Mas Sardi dan Hadidjah misalnya, mendorong anak mereka, Idris Sardi, untuk bergelut dengan biola. Di Tangkiwood, Idris bertemu Bing Slamet, komedian yang berinisiatif menambahkan istilah wood di belakang kata Tangki tadi.
Mereka pernah tergabung dalam kelompok musik Eka Sapta. Bing menjadi vokalis sembari memetik gitar dan menabuh perkusi, sementara Idris bertugas memainkan biola.
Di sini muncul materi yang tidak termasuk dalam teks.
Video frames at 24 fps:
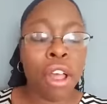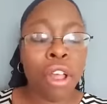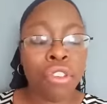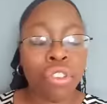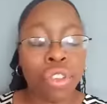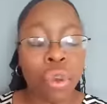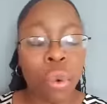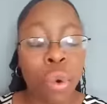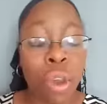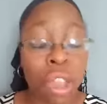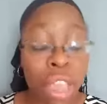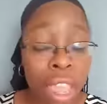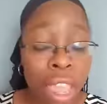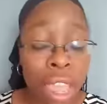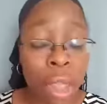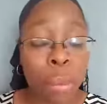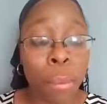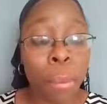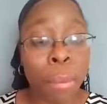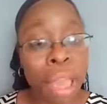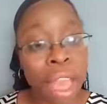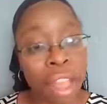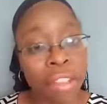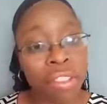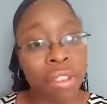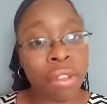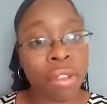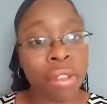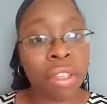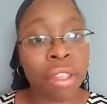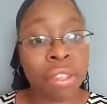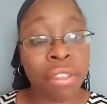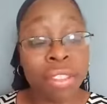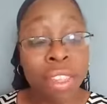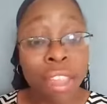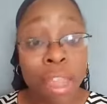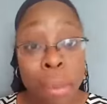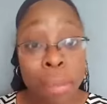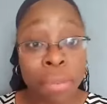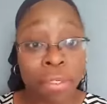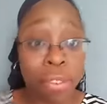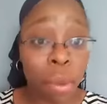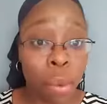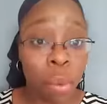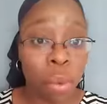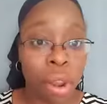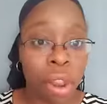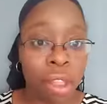So again, back to the
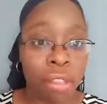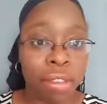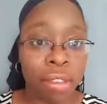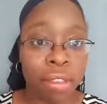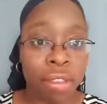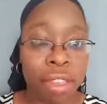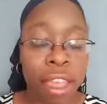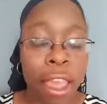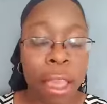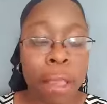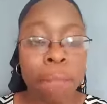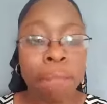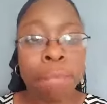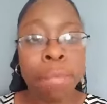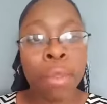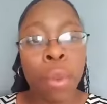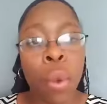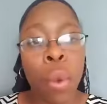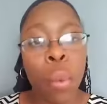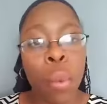tips I wanted to say.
Nama-nama beken lain tercatat menjadi personel grup ini, yakni Ireng Maulana, Benny Mustapha serta Itje Kumaunang.
Sepanjang karier profesionalnya, Idris rajin menerima Piala Citra untuk kategori penata musik terbaik. Setidaknya ia 19 kali masuk nominasi. Idris adalah satu dari deretan yang terbaik dari Tangkiwood.
Pewarta kawakan Alwi Shahab mencatat, aktris Fifi Young dan aktor Tan Tjeng Bok juga pernah tinggal di kampung Tangki. Keduanya merupakan jawara-jawara Piala Citra. Lebih dari itu, Tangkiwood juga melahirkan banyak bintang terang baru. Selain Laila, dalam buku Robinhood Betawi: Kisah Betawi Tempo Doeloe, Alwi menulis Aminah Cendrakasih besar di pemukiman itu.
Aminah adalah pemeran ibu Si Doel dalam sinetron Si Doel Anak Sekolahan. Aminah merupakan anak pasangan Wolly Sutinah (Mak Wok) dan Hamid Arief, pemain film yang rajin menyapa masyarakat di layar lebar peridoe 1950-an hinga 1980-an.
Melihat jajaran nama penghuni Tangkiwood, Laila pun menyebut kampung itu seperti toko serba ada. “Di situ banyak seniman. Kalau butuh pemeran anak kecil sampe orang tua ada. Sudah kompletlah. Pemusik juga ada,” katanya.
Kini Tangkiwood redup. Laila kala itu berkata, tidak ada lagi seniman yang tinggal di daerah itu. Rumah-rumah mereka sudah dijual dan ditinggalkan. Alwi bahkan mendeskripsikan bekas kampung artis itu sebagai daerah kumuh.
“Tangkiwood sering dilanda banjir. Ia tinggal menjadi saksi bisu bangkrutnya perfilman nasional, bahkan dilupakan artis muda masa kini,” tulis Alwi.
Dari perjalanan awal Tangkiwood hingga melahirkan seniman-seniman besar Indonesia ini, sepertinya bermula dari seorang Moesa Pancho "Si Putra Ternate" itu. Siapakah dia? Sudi kiranya kita di Maluku Utara memberi penghormatan kepada seniman besar ini. Tapi bagaimana kita mengapresiasinya, jika kita sendiri mendengar namanya pun tidak!